----- RECORDS FOR THIS EXERCISE -----
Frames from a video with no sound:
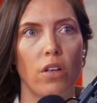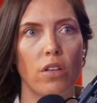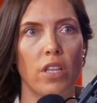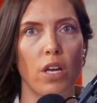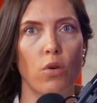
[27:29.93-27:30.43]

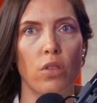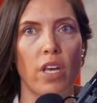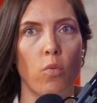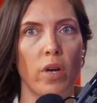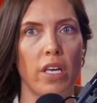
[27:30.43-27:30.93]

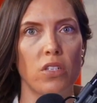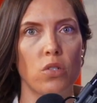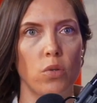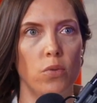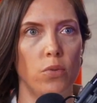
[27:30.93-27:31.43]
they went
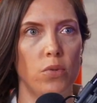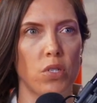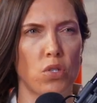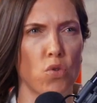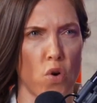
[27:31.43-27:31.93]
to
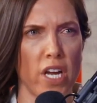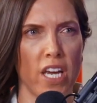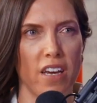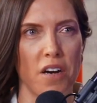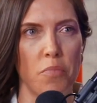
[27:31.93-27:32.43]

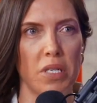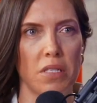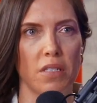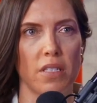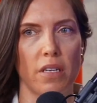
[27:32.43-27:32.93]
destroy a
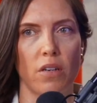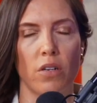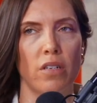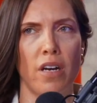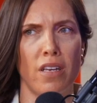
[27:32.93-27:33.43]
business it
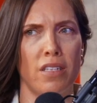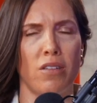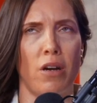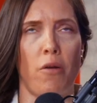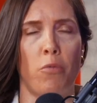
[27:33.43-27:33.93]

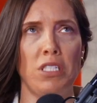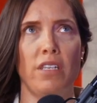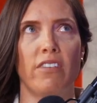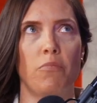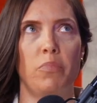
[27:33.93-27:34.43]
wasn't
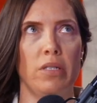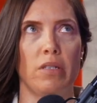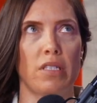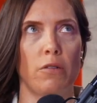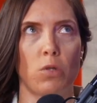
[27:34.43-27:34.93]
even a
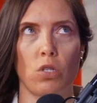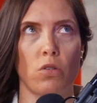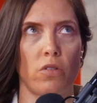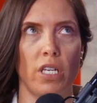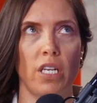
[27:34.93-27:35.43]
business. I was just
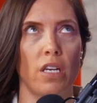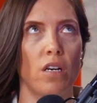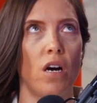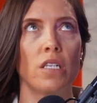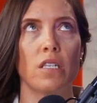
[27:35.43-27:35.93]
creating
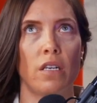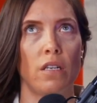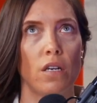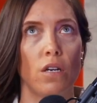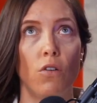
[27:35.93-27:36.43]
content
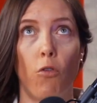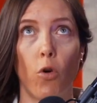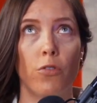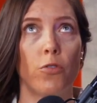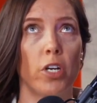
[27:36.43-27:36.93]

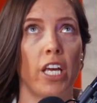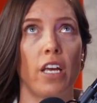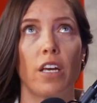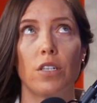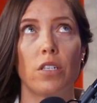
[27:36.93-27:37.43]
for free
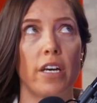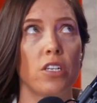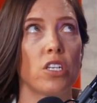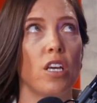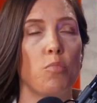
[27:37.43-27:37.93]
to
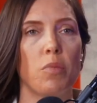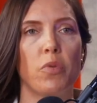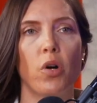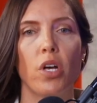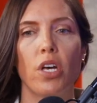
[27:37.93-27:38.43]
educate
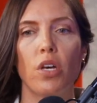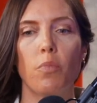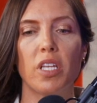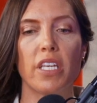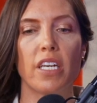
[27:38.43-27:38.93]
people.
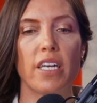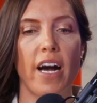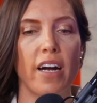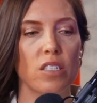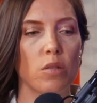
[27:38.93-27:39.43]
But they
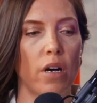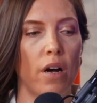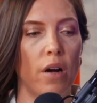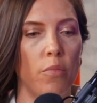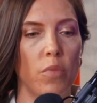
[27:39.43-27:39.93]
attacked,
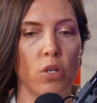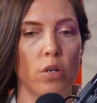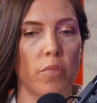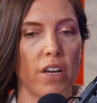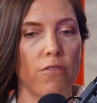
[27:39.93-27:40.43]

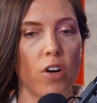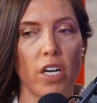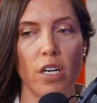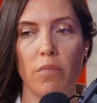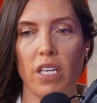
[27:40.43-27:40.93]
my
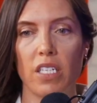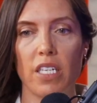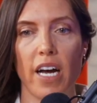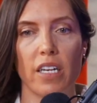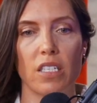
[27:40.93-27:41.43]
farm. They
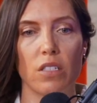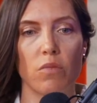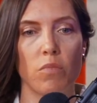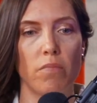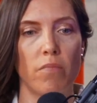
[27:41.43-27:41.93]
attacked
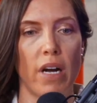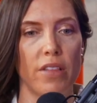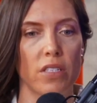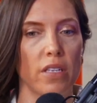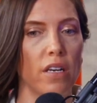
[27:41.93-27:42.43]

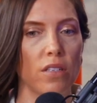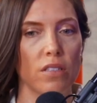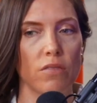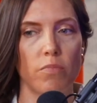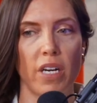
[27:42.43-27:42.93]
the sales
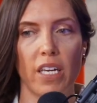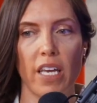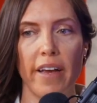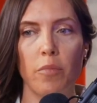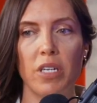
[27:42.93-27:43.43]
of my
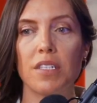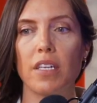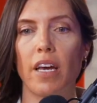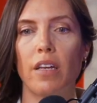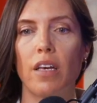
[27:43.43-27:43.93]
cannabis.
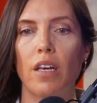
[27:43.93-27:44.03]
And,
-----
REQUIREMENT: All of the entries above should be duplicated exactly, except for the pictures.

EXERCISE RESULT:
Frames from a video with no sound:
[27:29.93-27:30.43]

[27:30.43-27:30.93]

[27:30.93-27:31.43]
they went
[27:31.43-27:31.93]
to
[27:31.93-27:32.43]

[27:32.43-27:32.93]
destroy a
[27:32.93-27:33.43]
business it
[27:33.43-27:33.93]

[27:33.93-27:34.43]
wasn't
[27:34.43-27:34.93]
even a
[27:34.93-27:35.43]
business. I was just
[27:35.43-27:35.93]
creating
[27:35.93-27:36.43]
content
[27:36.43-27:36.93]

[27:36.93-27:37.43]
for free
[27:37.43-27:37.93]
to
[27:37.93-27:38.43]
educate
[27:38.43-27:38.93]
people.
[27:38.93-27:39.43]
But they
[27:39.43-27:39.93]
attacked,
[27:39.93-27:40.43]

[27:40.43-27:40.93]
my
[27:40.93-27:41.43]
farm. They
[27:41.43-27:41.93]
attacked
[27:41.93-27:42.43]

[27:42.43-27:42.93]
the sales
[27:42.93-27:43.43]
of my
[27:43.43-27:43.93]
cannabis.
[27:43.93-27:44.03]
And,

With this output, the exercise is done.